Endang Kumoro dkk diduga memanipulasi laporan untuk menutupi kekurangan stok emas tersebut. Nilai 152,80 kilogram itu sekitar Rp92,2 miliar.

“Telah mengakibatkan Kerugian Keuangan Negara yang terjadi pada PT Antam Tbk adalah kekurangan fisik emas Antam di BELM Surabaya 01 sebanyak 152,80 kg atau senilai Rp 92.257.257.820,” bunyi putusan PN Surabaya seperti dikutip Monitorindonesia.com, Senin (29/7/2024).

Perbuatan kongkalikong itu menguntungkan Eksi Anggraeni sejumlah Rp 87.067.007.820 (Rp 87 miliar).
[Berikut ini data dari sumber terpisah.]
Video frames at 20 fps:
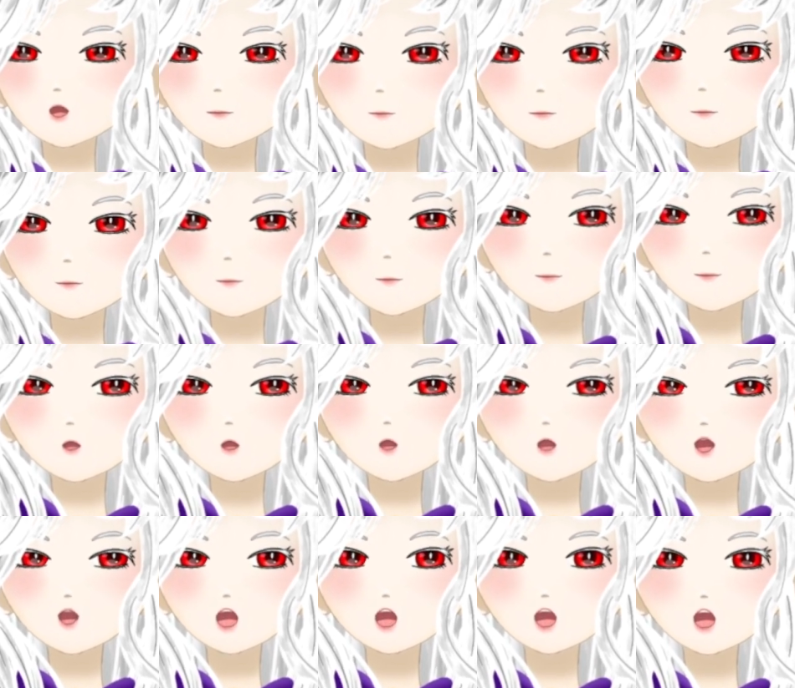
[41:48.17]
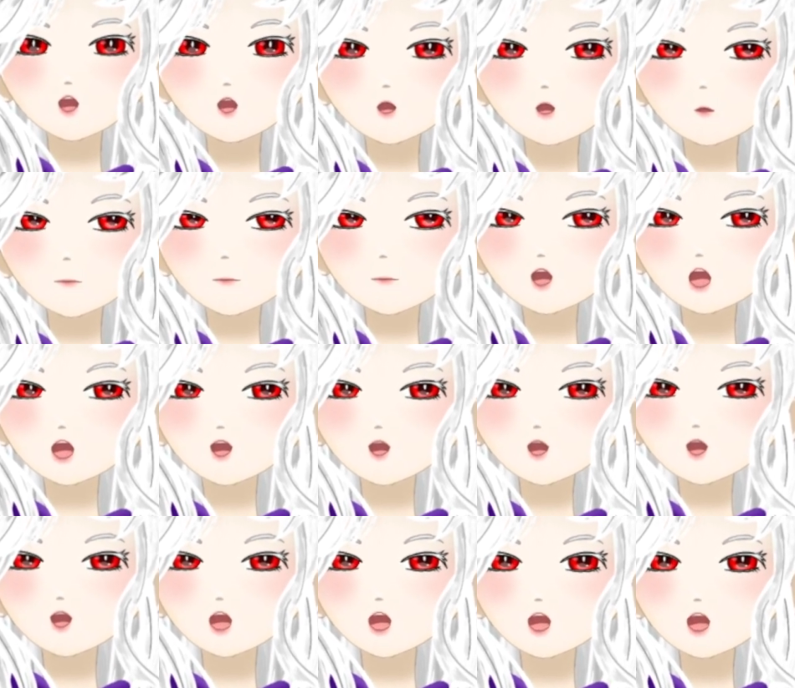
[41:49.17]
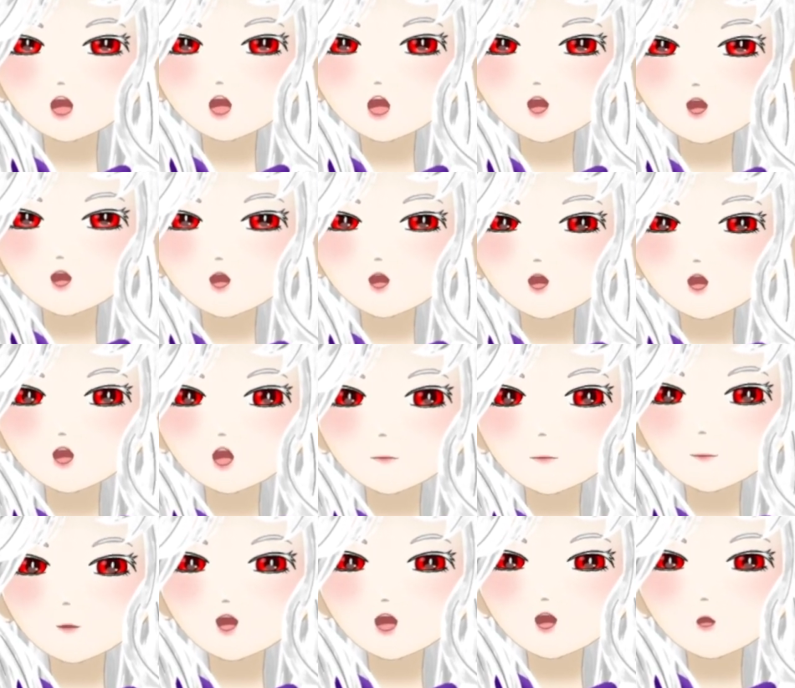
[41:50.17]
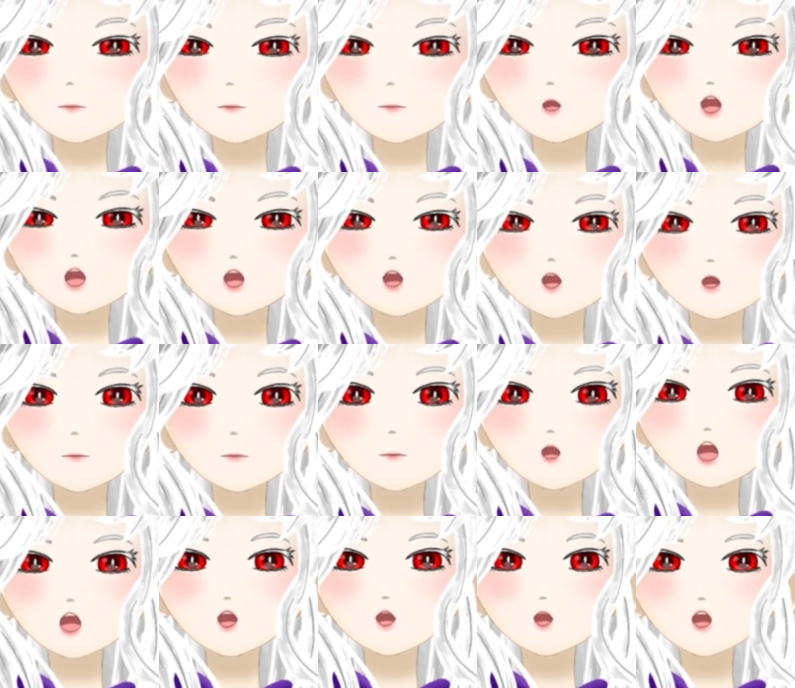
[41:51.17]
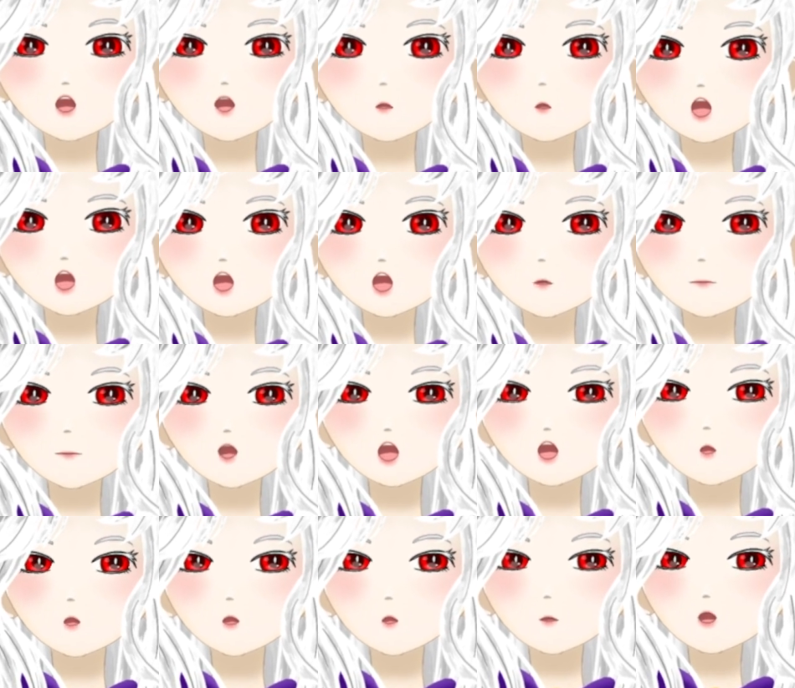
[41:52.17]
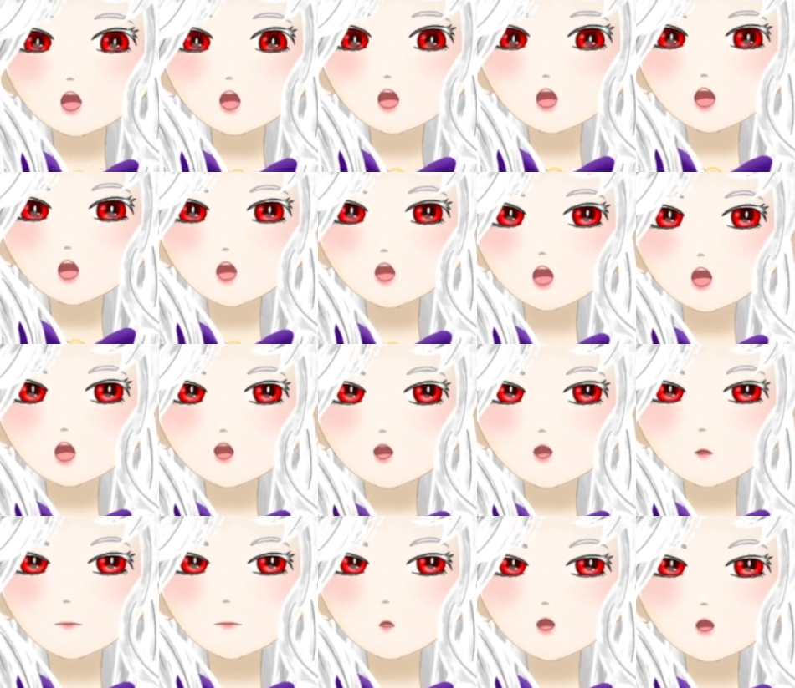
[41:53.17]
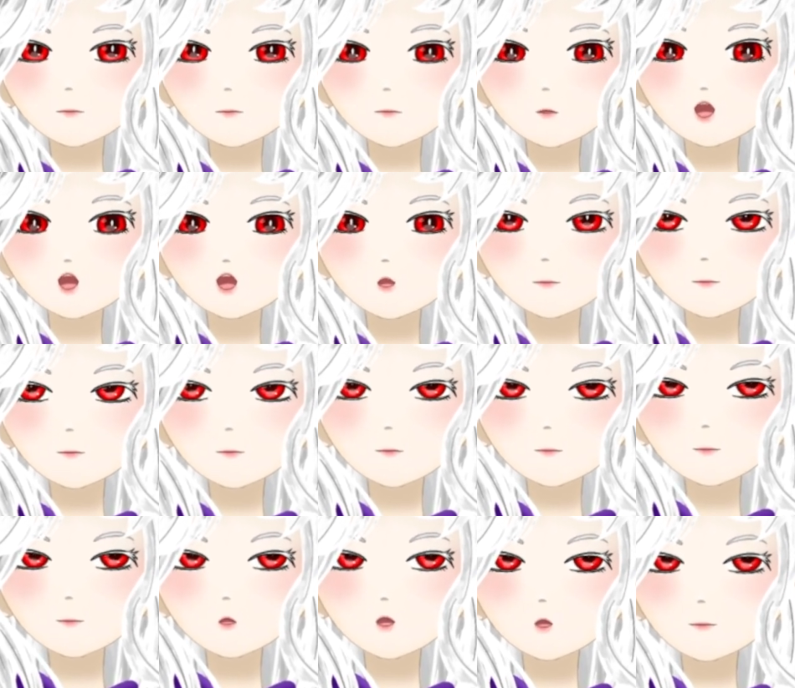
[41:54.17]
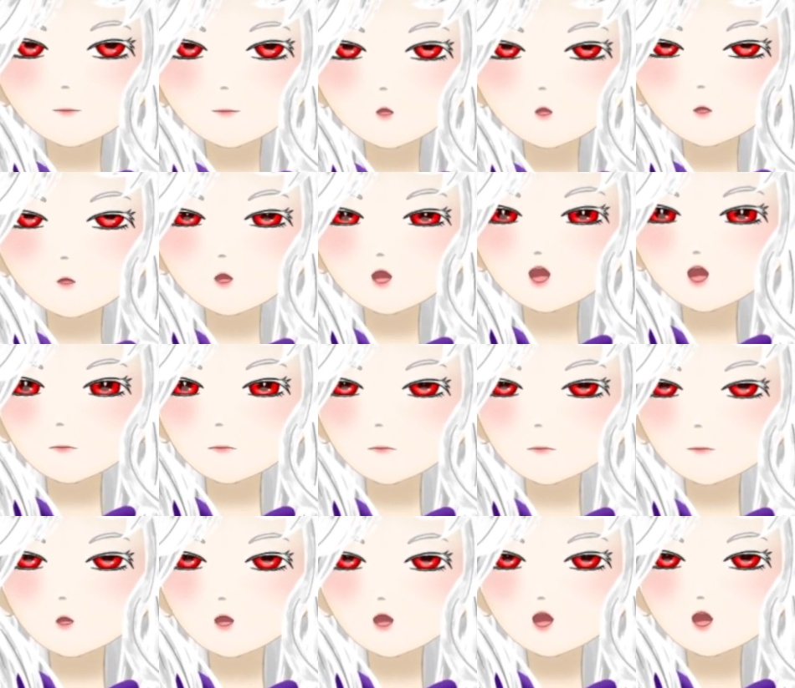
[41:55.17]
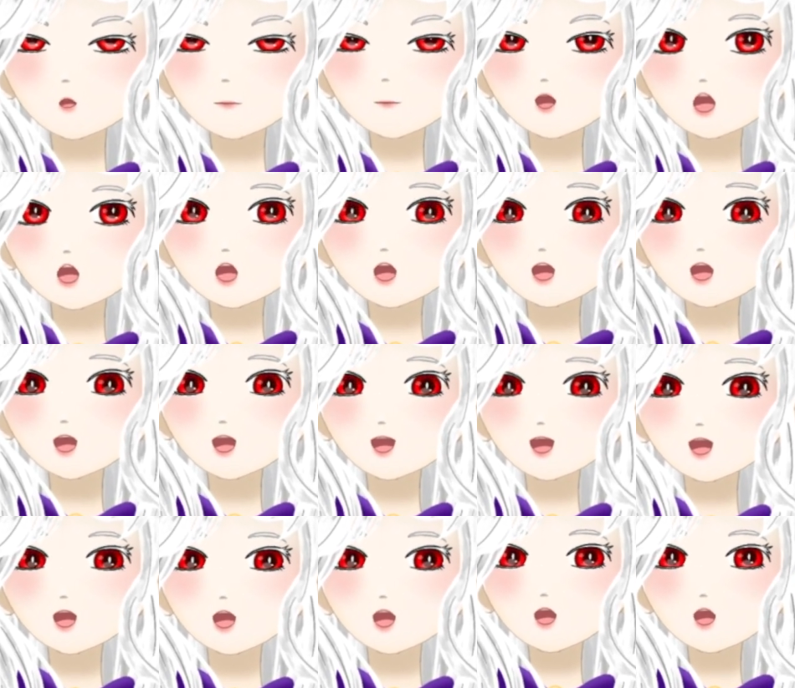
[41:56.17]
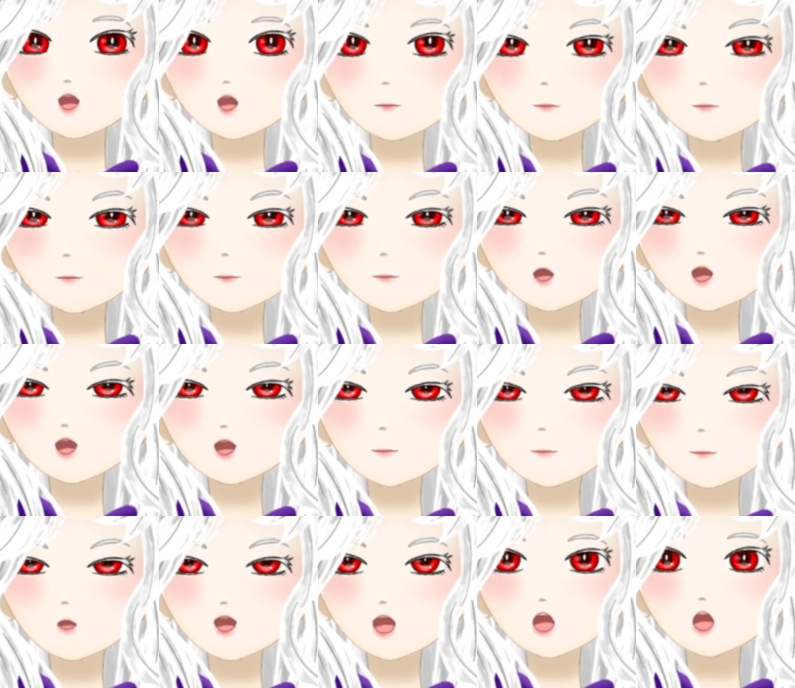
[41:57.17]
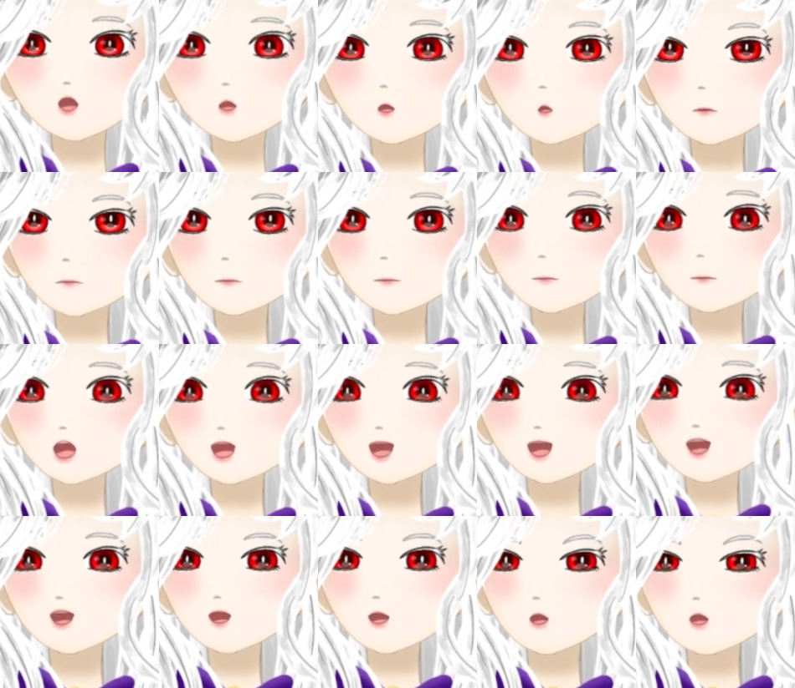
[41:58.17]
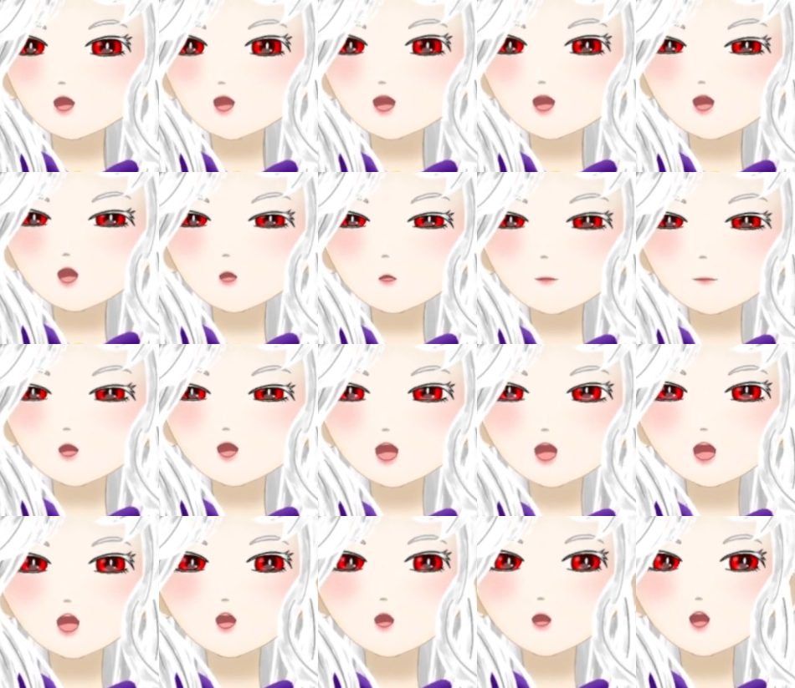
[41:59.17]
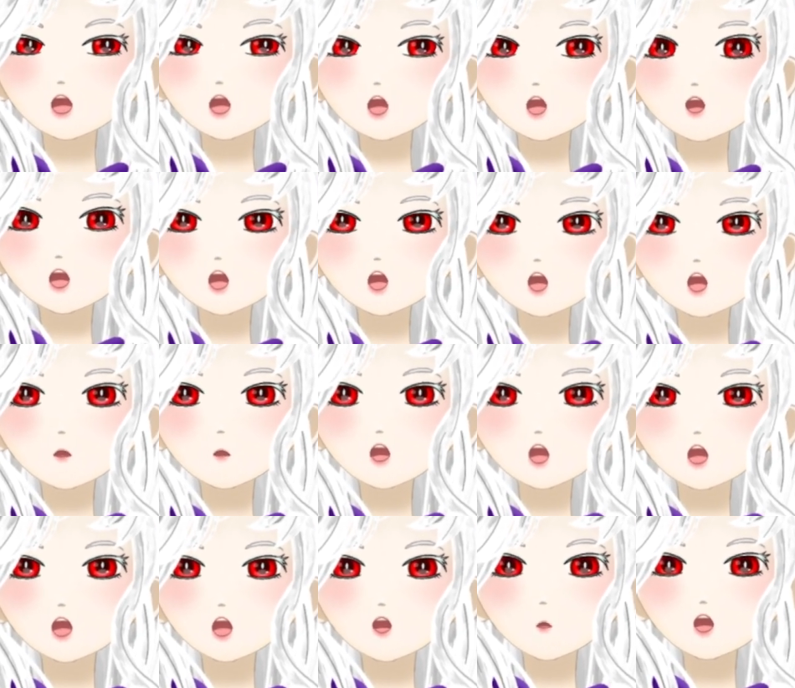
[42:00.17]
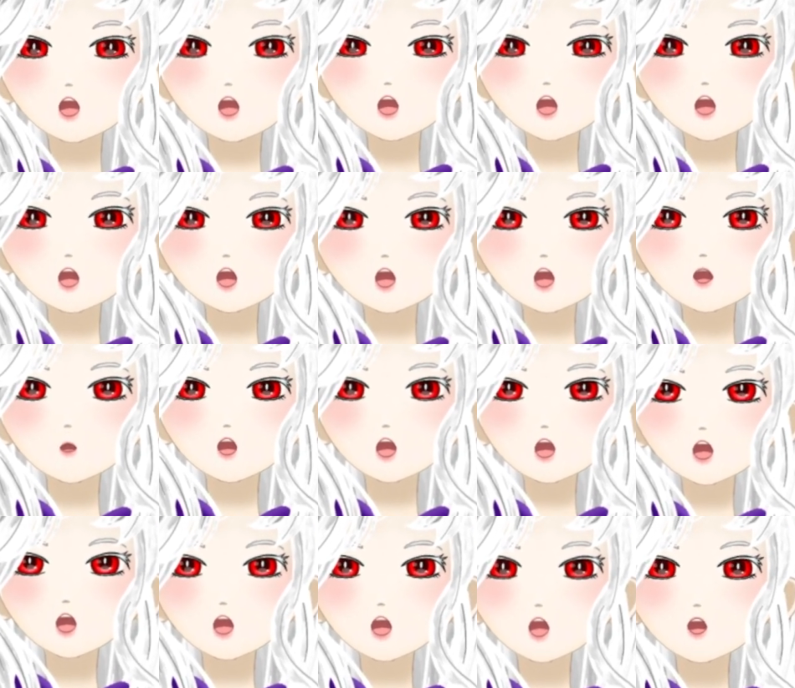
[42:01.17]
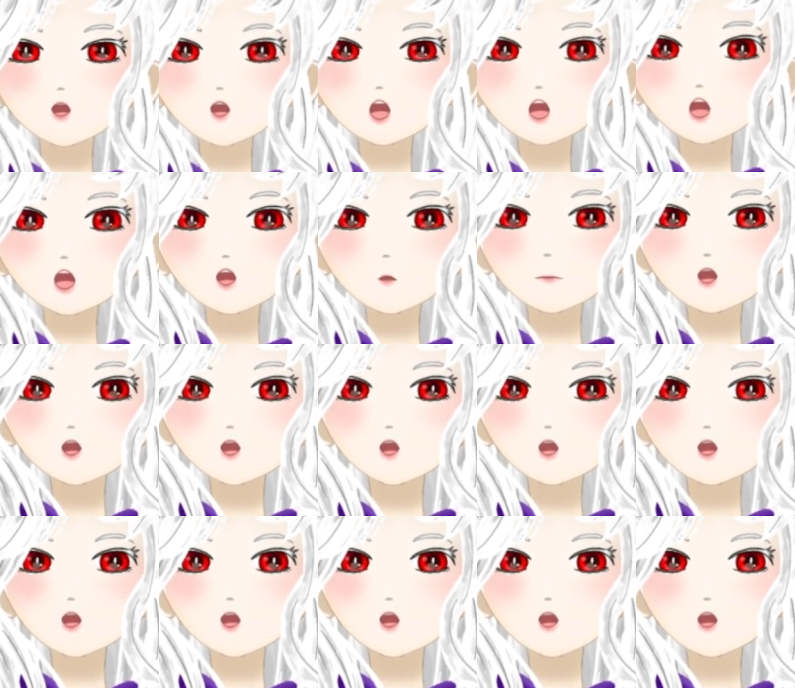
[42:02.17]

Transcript: Funny story, in high school we had club days where teachers would have some clubs every Friday during school, and me and my best friend were in the ukulele club ran by our Spanish teacher. He originally wanted to make an LGBTQ club,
Serta memperkaya tiga terdakwa lainnya.

Pada putusan PN Surabaya yang sama, majelis hakim telah memberikan pertimbangannya bahwa telah adanya kerja sama sedemikian rupa yang dikehendaki oleh Eksi Anggraeni dan Budi Said, bersama-sama dengan Endang Kumoro, Ahmad Purwanto dan Misdianto dengan peranan masing-masing untuk terwujudnya peristiwa tindak pidana korupsi kekurangan emas Antam sebesar 152,80 Kilogram di BELM Surabaya 01.

“Majelis Hakim memperoleh kesimpulan bahwa telah ada kerja sama sedemikian rupa dan persesuaian kehendak yang diinsyafi oleh Saksi EKSI ANGGRAENI, Saksi Budi Said bersama-sama dengan Terdakwa ENDANG KUMORO, Terdakwa II AHMAD PURWANTO dan Saksi MISDIANTO dengan peranan masing-masing pelaku sebagaimana telah diuraikan dalam fakta-fakta hukum di atas, yang dari peranan masing-masing pelaku tersebut terwujud suatu peristiwa pidana korupsi yang menyebabkan timbulnya kerugian Keuangan Negara,” demikian bunyi putusan Surabaya.

Peran Abdul Hadi Aviciena (AHA)
Tersangka AHA selaku General Manager PT Antam Tbk secara berturut-turut melakukan pertemuan dengan tersangka Budi Said (BS) untuk membicarakan perihal rencana pembelian logam mulia oleh Tersangka BS.

“Dengan perlakuan khusus, AHA merubah pola transaksi sehingga membuat BS seolah-olah mendapat potongan harga (diskon),” kata Direktur Penyidikan Pidana Khusus Kejagung, Kuntadi dalam pernyataannya, Jumat (2/2/2024) lalu.

Akhirnya, disepakati pembelian logam mulia BS akan dilakukan di luar mekanisme yang ditetapkan oleh ketentuan PT Antam Tbk dengan maksud agar AHA mendapat keleluasaan dalam proses pendistribusian pengeluaran logam mulia dari PT Antam Tbk.

Selanjutnya AHA dapat mengirimkan emas sebanyak 100 kg kepada BS meskipun tanpa didasari surat permintaan resmi dari Butik Emas Logam Mulia 01 Surabaya.

Guna menutupi penyerahan emas kepada tersangka BS yang dilakukan di luar mekanisme yang ada. "Tersangka AHA membuat laporan yang seolah-olah menunjukkan kekurangan stok emas tersebut sebagai hal yang wajar,” beber Kuntadi.

Akibat perbuatan tersangka AHA dan tersangka BS, PT Antam Tbk diduga mengalami kerugian senilai 1.136 kg emas logam mulia.

Tersangka dalam kasus ini dijerat dengan Pasal 2 Ayat (1) dan Pasal 3 jo. Pasal 18 Undang-Undang RI Nomor 31 Tahun 1999 sebagaimana diubah dan ditambah dengan Undang-Undang Nomor 20 Tahun 2001 jo. Undang-Undang RI Nomor 31 Tahun 1999 tentang Perubahan atas Undang-Undang RI Nomor 31 Tahun 1999 tentang Pemberantasan Tindak Pidana Korupsi jo. Pasal 55 Ayat (1) ke-1 KUHP.